▶ What the task asks:
The data below should be restated word for word, pictures omitted.

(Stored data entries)

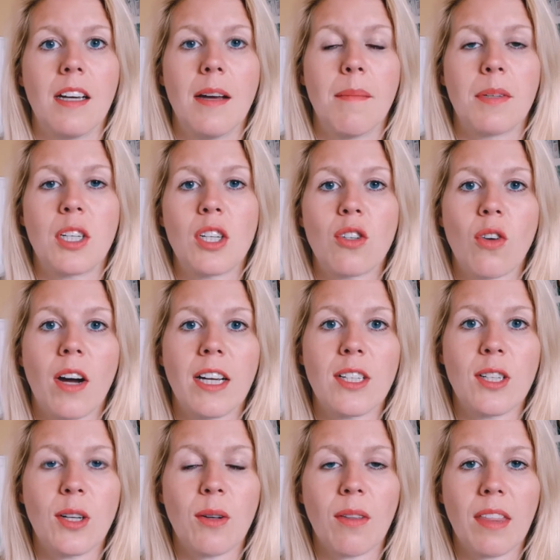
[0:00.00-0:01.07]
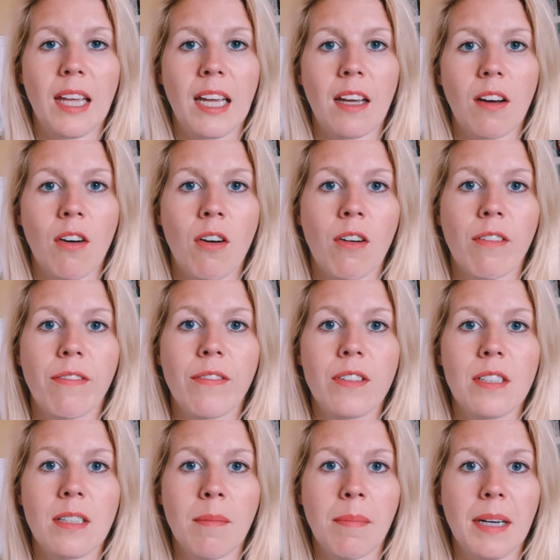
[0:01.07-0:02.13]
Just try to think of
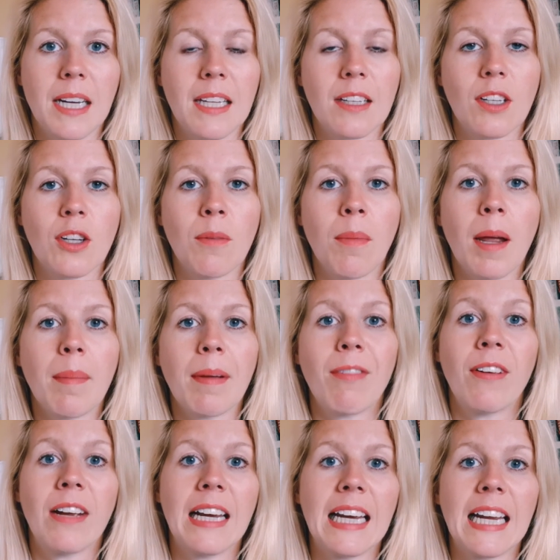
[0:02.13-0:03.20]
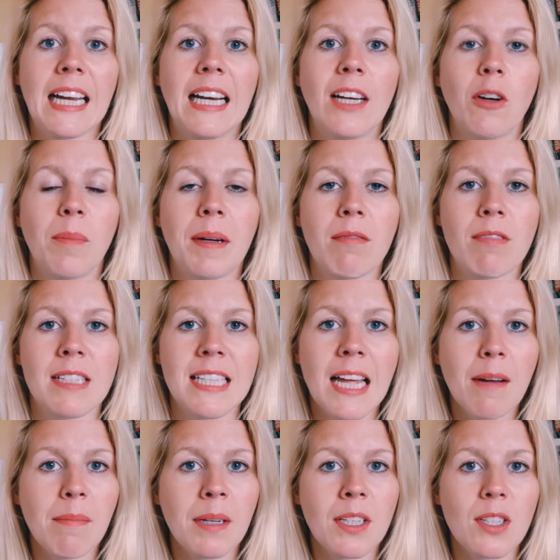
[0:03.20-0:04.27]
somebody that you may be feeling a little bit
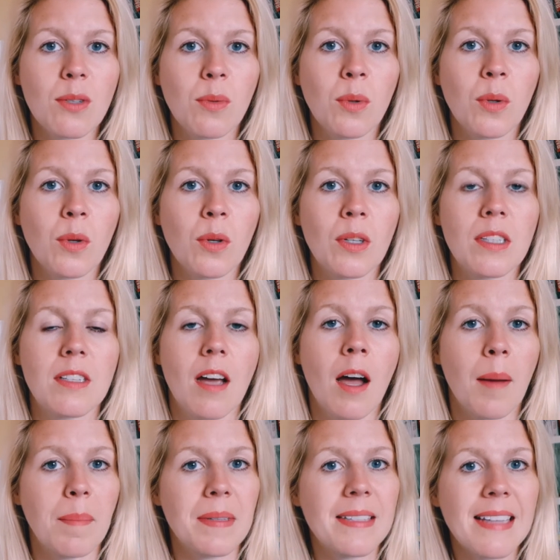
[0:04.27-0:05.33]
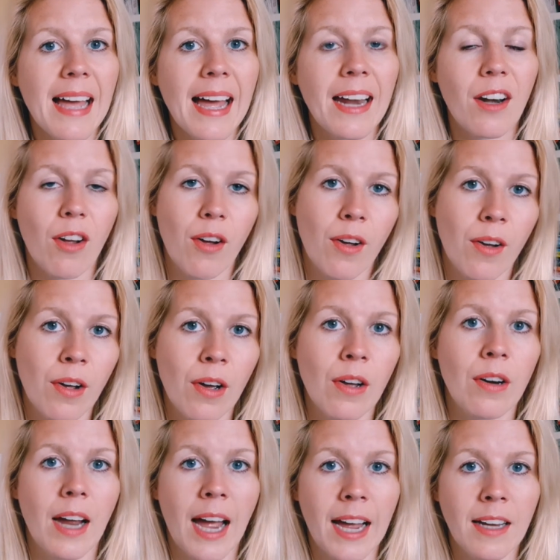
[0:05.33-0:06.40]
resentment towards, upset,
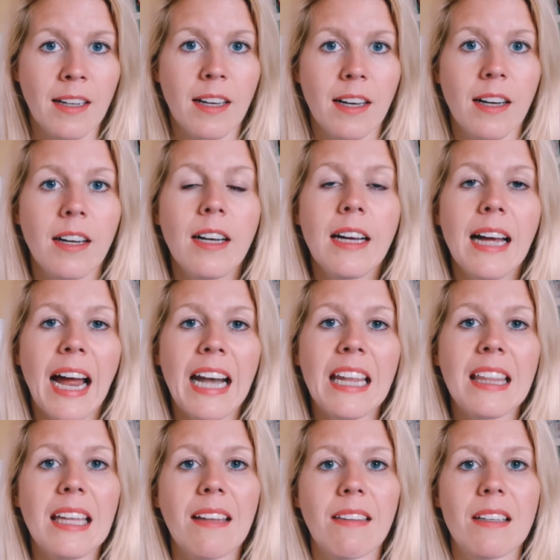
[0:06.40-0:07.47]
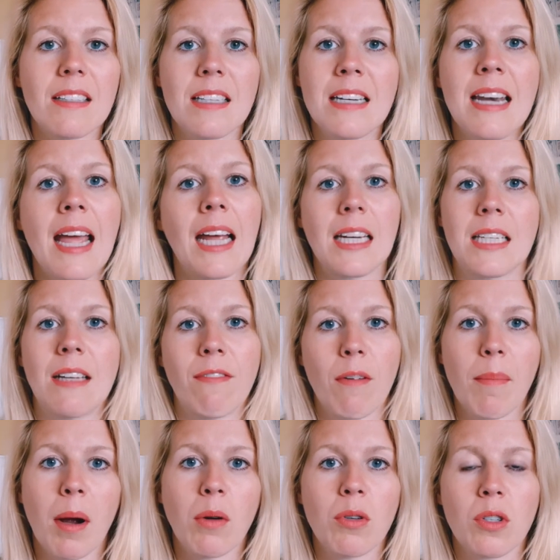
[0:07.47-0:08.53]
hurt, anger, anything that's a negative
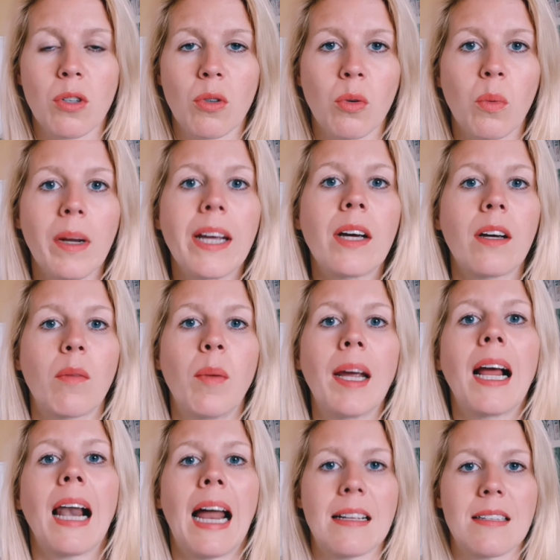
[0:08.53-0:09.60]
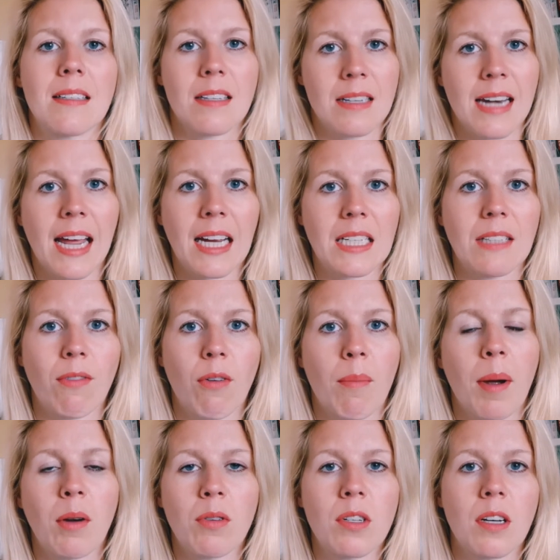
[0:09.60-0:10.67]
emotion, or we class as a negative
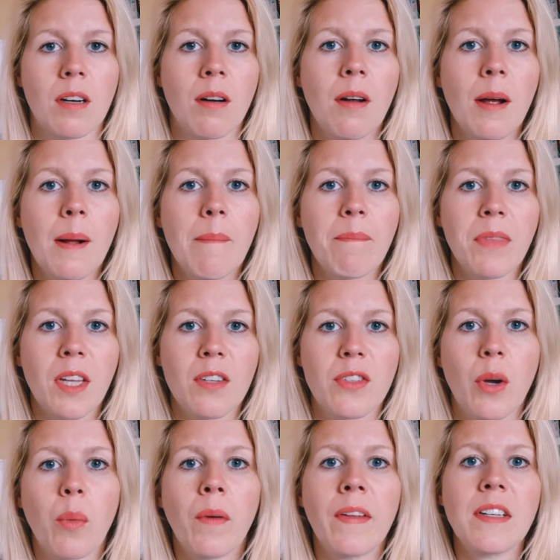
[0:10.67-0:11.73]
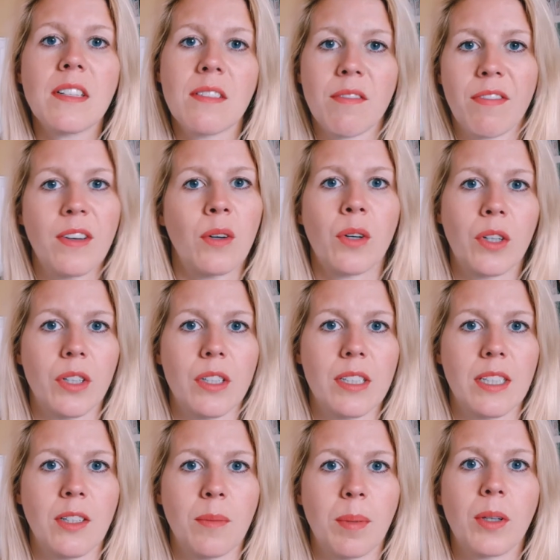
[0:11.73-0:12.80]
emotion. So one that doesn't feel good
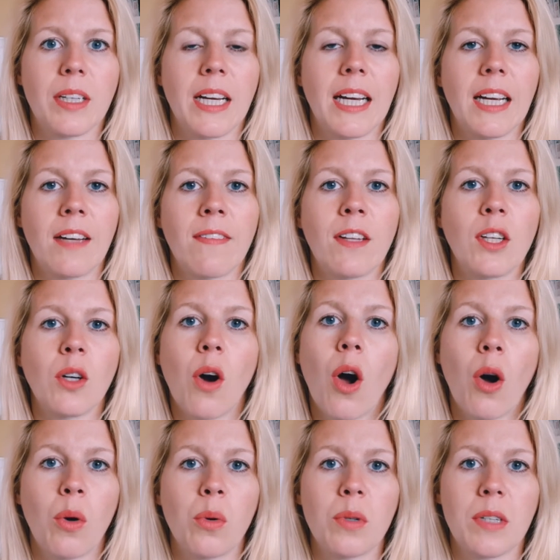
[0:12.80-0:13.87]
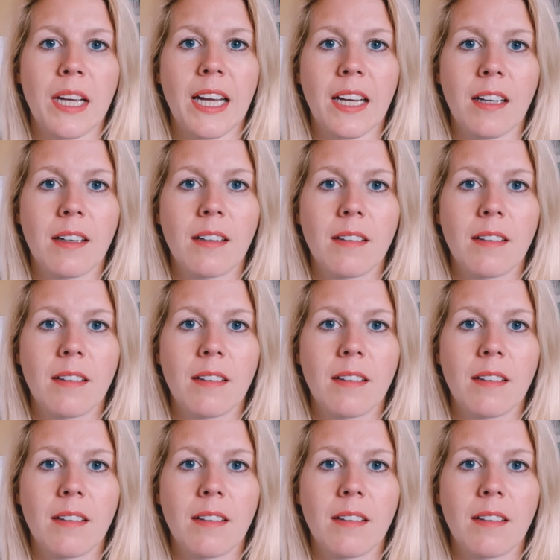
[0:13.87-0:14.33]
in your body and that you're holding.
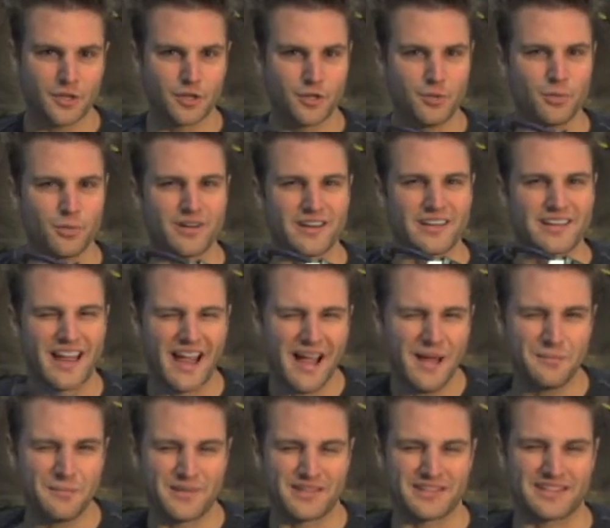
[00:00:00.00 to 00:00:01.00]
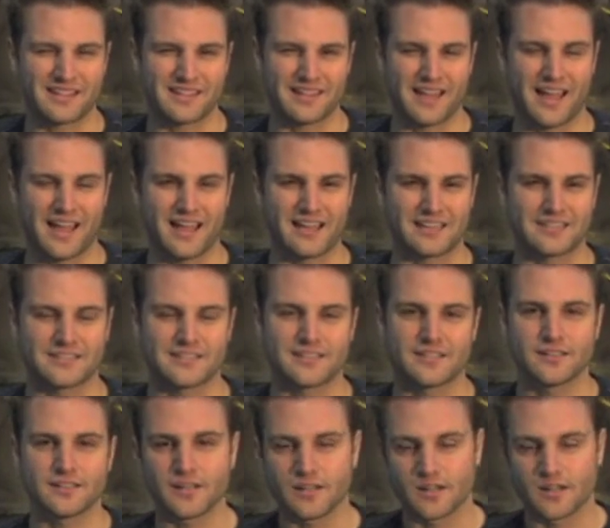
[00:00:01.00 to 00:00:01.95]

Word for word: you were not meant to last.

▶ Completed task:
[0:00.00-0:01.07]
[0:01.07-0:02.13]
Just try to think of
[0:02.13-0:03.20]
[0:03.20-0:04.27]
somebody that you may be feeling a little bit
[0:04.27-0:05.33]
[0:05.33-0:06.40]
resentment towards, upset,
[0:06.40-0:07.47]
[0:07.47-0:08.53]
hurt, anger, anything that's a negative
[0:08.53-0:09.60]
[0:09.60-0:10.67]
emotion, or we class as a negative
[0:10.67-0:11.73]
[0:11.73-0:12.80]
emotion. So one that doesn't feel good
[0:12.80-0:13.87]
[0:13.87-0:14.33]
in your body and that you're holding.
[00:00:00.00 to 00:00:01.00]
[00:00:01.00 to 00:00:01.95]

Word for word: you were not meant to last.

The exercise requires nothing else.